Set down every entry once more, exactly as it appears.

------------------------------------------------

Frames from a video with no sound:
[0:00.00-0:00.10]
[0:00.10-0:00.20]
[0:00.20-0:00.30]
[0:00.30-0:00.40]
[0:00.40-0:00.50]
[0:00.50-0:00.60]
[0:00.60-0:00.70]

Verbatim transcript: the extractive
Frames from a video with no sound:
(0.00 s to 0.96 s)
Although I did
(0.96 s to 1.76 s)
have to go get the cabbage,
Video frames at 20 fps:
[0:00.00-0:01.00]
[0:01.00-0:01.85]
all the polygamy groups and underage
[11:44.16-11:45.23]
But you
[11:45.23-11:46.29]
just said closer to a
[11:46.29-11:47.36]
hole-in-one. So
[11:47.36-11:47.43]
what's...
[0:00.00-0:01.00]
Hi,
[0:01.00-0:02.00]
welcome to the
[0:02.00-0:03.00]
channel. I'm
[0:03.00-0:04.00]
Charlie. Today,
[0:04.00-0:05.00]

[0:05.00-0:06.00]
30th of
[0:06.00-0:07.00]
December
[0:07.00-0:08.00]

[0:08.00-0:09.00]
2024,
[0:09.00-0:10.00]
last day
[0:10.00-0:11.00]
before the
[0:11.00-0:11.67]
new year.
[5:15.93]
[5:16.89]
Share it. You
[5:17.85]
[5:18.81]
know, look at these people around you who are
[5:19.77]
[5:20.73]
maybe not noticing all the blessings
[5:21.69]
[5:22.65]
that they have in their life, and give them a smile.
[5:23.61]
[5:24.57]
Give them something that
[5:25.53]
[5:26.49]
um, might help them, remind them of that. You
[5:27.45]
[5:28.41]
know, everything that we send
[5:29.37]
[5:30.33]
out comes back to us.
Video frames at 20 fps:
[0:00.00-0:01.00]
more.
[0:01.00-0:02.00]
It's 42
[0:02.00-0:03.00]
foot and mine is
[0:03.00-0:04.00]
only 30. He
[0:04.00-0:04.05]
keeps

------------------------------------------------

> _YOUR SOLUTION_:
Frames from a video with no sound:
[0:00.00-0:00.10]
[0:00.10-0:00.20]
[0:00.20-0:00.30]
[0:00.30-0:00.40]
[0:00.40-0:00.50]
[0:00.50-0:00.60]
[0:00.60-0:00.70]

Verbatim transcript: the extractive
Frames from a video with no sound:
(0.00 s to 0.96 s)
Although I did
(0.96 s to 1.76 s)
have to go get the cabbage,
Video frames at 20 fps:
[0:00.00-0:01.00]
[0:01.00-0:01.85]
all the polygamy groups and underage
[11:44.16-11:45.23]
But you
[11:45.23-11:46.29]
just said closer to a
[11:46.29-11:47.36]
hole-in-one. So
[11:47.36-11:47.43]
what's...
[0:00.00-0:01.00]
Hi,
[0:01.00-0:02.00]
welcome to the
[0:02.00-0:03.00]
channel. I'm
[0:03.00-0:04.00]
Charlie. Today,
[0:04.00-0:05.00]

[0:05.00-0:06.00]
30th of
[0:06.00-0:07.00]
December
[0:07.00-0:08.00]

[0:08.00-0:09.00]
2024,
[0:09.00-0:10.00]
last day
[0:10.00-0:11.00]
before the
[0:11.00-0:11.67]
new year.
[5:15.93]
[5:16.89]
Share it. You
[5:17.85]
[5:18.81]
know, look at these people around you who are
[5:19.77]
[5:20.73]
maybe not noticing all the blessings
[5:21.69]
[5:22.65]
that they have in their life, and give them a smile.
[5:23.61]
[5:24.57]
Give them something that
[5:25.53]
[5:26.49]
um, might help them, remind them of that. You
[5:27.45]
[5:28.41]
know, everything that we send
[5:29.37]
[5:30.33]
out comes back to us.
Video frames at 20 fps:
[0:00.00-0:01.00]
more.
[0:01.00-0:02.00]
It's 42
[0:02.00-0:03.00]
foot and mine is
[0:03.00-0:04.00]
only 30. He
[0:04.00-0:04.05]
keeps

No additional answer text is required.